David E. Kelley – fantastic shows he creates. I especially loved the writing on “Boston Legal.” What a supremely intelligent show that was. I really like the way Peter M. Lenkov writes – great action but also wonderful character development. And I’d very much like to work at least once with Alex Kurtzman and Roberto Orci, the men who brought an AU “Star Trek” and a fun addition to the “Transformers” franchise to movie screens. Extremely talented men who are excellent story tellers and very good at action and sci-fi.

6. How many stories/screenplays have you written?

I’m originally a writer of fan fiction for multiple television shows. I have 157 fanfic stories out on the internet at the moment, mostly in the Gerry Anderson’s “Thunderbirds” fandom. For original work, I’ve completed a four-book series called “Takers” which my publisher calls “Vampire Noir,” plus I’m currently working on a new horror novel series and contemplating turning “Morph” into an episodic Kindle Short Reads book series as well. I’ve completed four feature-length screenplays and in the past I wrote three spec scripts for “Boston Legal,” a series I loved for its sharp wit.

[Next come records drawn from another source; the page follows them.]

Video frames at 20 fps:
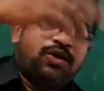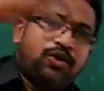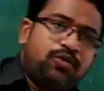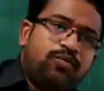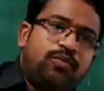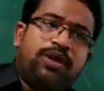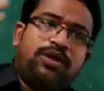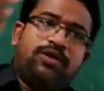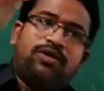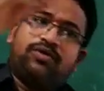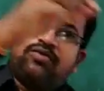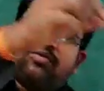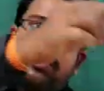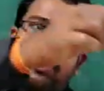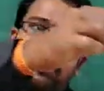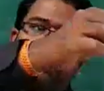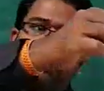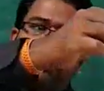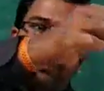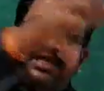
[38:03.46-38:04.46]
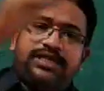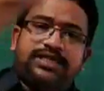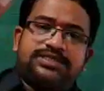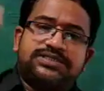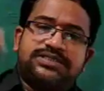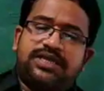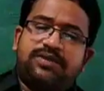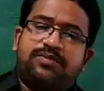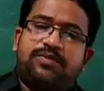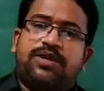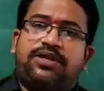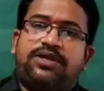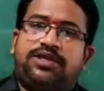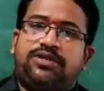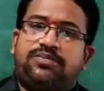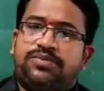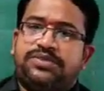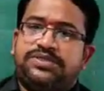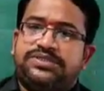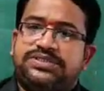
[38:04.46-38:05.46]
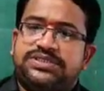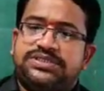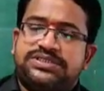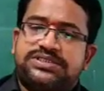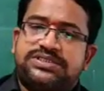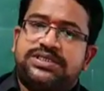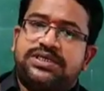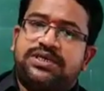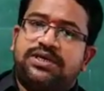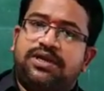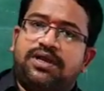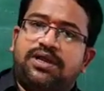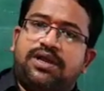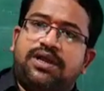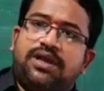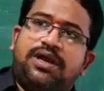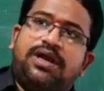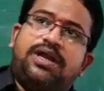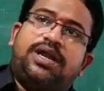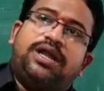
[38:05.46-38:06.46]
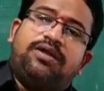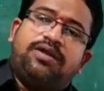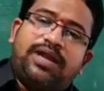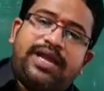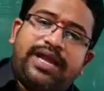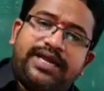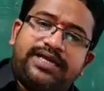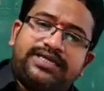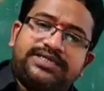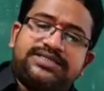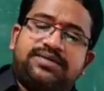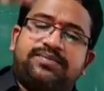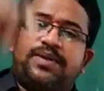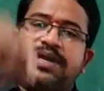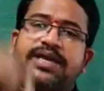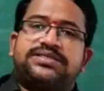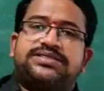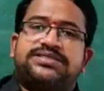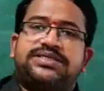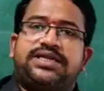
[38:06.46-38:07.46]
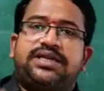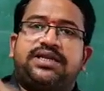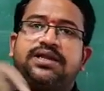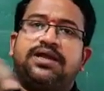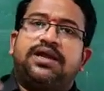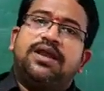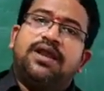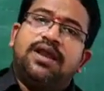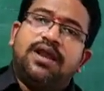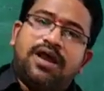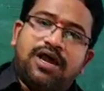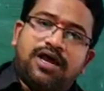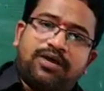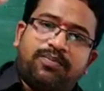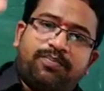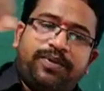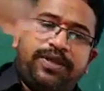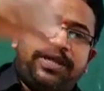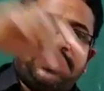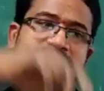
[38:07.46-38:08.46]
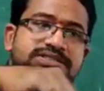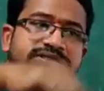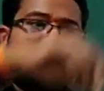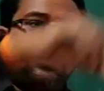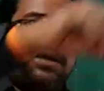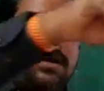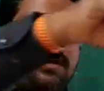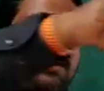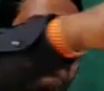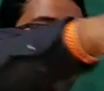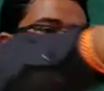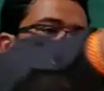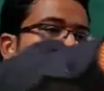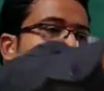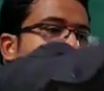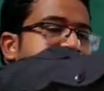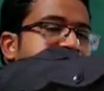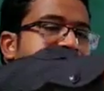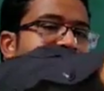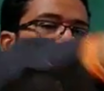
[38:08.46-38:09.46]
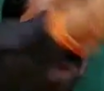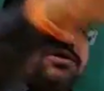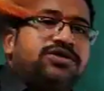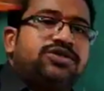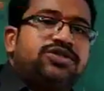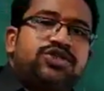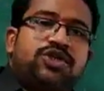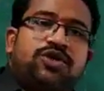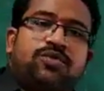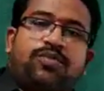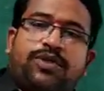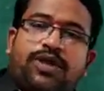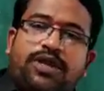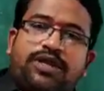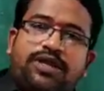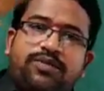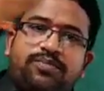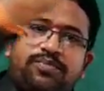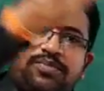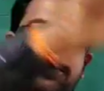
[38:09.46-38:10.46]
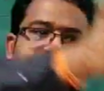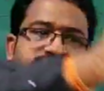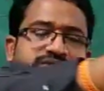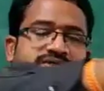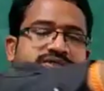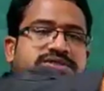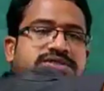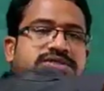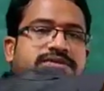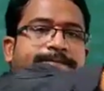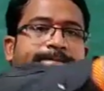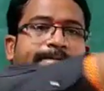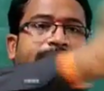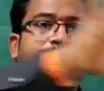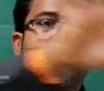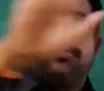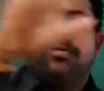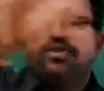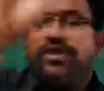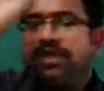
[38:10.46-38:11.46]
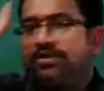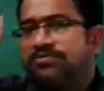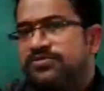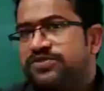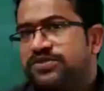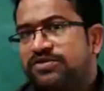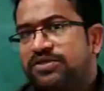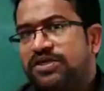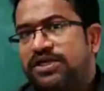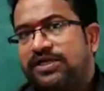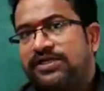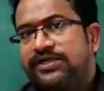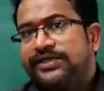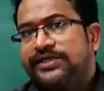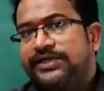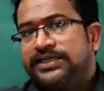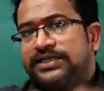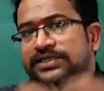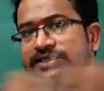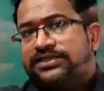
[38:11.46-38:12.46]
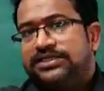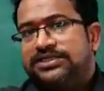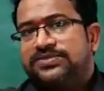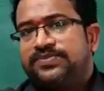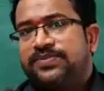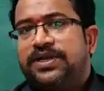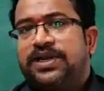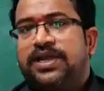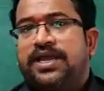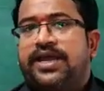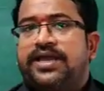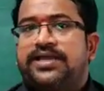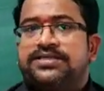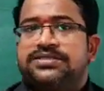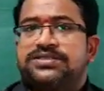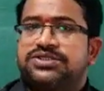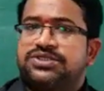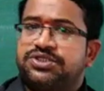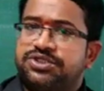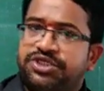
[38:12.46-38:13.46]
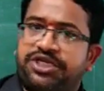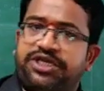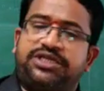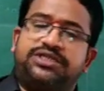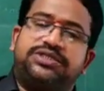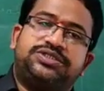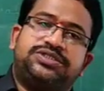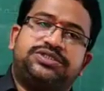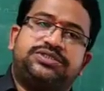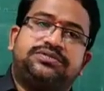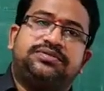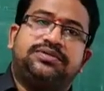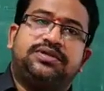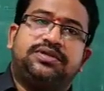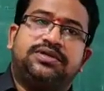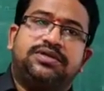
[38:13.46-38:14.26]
Tomorrow I will take the same onion pieces and I will add some acid or base on these chopped onion pieces. You can observe that the smell has changed.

7. What motivated you to write this screenplay?

Actually, it was my primary editor and publisher Jaimi Sorrell (owner of Plotfish Press) who prompted me to do this. “Morph” started out as a piece of fanfic I wrote in the (new) “Hawaii Five-0” fandom, featuring Steve McGarrett as the one whose DNA is altered without his knowledge while he’s an active Navy SEAL. Jaimi liked the story a lot and saw the potential for an original series. Although it took her a while to convince me to do it, eventually this original version of “Morph” was born.

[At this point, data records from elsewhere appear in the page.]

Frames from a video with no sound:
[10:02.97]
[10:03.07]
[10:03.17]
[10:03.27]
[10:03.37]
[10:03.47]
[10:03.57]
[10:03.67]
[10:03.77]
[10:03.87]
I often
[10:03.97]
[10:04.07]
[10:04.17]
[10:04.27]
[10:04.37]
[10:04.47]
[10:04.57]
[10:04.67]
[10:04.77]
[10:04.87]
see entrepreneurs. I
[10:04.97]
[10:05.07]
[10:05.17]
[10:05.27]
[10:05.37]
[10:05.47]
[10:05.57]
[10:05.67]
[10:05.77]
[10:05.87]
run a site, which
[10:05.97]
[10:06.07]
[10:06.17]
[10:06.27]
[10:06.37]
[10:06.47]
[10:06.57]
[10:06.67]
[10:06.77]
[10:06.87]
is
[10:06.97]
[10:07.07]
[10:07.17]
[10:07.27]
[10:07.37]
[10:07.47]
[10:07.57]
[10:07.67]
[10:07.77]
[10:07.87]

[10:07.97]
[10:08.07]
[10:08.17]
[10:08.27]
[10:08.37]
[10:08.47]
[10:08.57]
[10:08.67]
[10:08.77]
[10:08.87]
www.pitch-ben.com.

8. Describe your process; do you have a set routine, method for writing?

Not really. I just have an idea and I sit down and write it. I’ve tried to do the things other writers do, such as using index cards or plotting out every scene or plot point in detail, but what that does to me, in effect, is tells my psyche I’ve already written the story and then I lose interest in actually sitting down and doing it. I find that I have to have at it in a first run from start to finish without too much planning ahead of time in order for me to be successful at doing anything beyond basic plotting! Then comes the fun of massive editing.

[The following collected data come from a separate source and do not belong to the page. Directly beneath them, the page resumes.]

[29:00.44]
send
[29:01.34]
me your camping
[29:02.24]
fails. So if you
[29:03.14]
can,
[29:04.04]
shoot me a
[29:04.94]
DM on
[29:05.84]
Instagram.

9. Apart from writing, what else are you passionate about?

Gerry Anderson’s “Thunderbirds.” I am the website administrator for a family of six websites related to that series, and am the layout artist and co-editor for a “Thunderbirds” newsletter that is published three times per year. With this year being the iconic British show’s 50th anniversary, there’s been increased activity in the fandom. I helped my publisher work on the Kindle version of Stephen LaRiviere’s definitive book on the producing team of Gerry and Sylvia Anderson, “Filmed in Supermarionation” (he’s recently also made a critically acclaimed documentary based on his book). I am active daily maintaining the multiple websites and interacting with other diehard fans around the world. Other than that, I suppose you could say I’m passionate about my day job – I’m a project and program manager in the IT world.

10. What influenced you to enter the WILDsound Festival?

I had once entered a screenplay of mine while I was living and working in Canada several years ago, and received a notification recently via Goodreads about this current festival. Back then I didn’t have anything to enter into a TV pilot festival or contest, but since I do now, I thought I’d give it a try. WILDsound organizers really communicate well with entrants, which I appreciate. I don’t feel like I’m forgotten or just one of the masses, but rather like they actually care about how well I do or don’t do with my stories.

11. Any advice or tips you’d like to pass on to other writers?

Write what you love. Sometimes that’s what’s popular and sometimes it’s not. But if your passion isn’t there, unless you are extremely skilled at faking it, your audience will know. All you can do is keep trying. If success is meant to happen for you, it will! And if not, well…born writers know that you have to write just as much as you have to breathe…so at least you’re fulfilling a very basic need!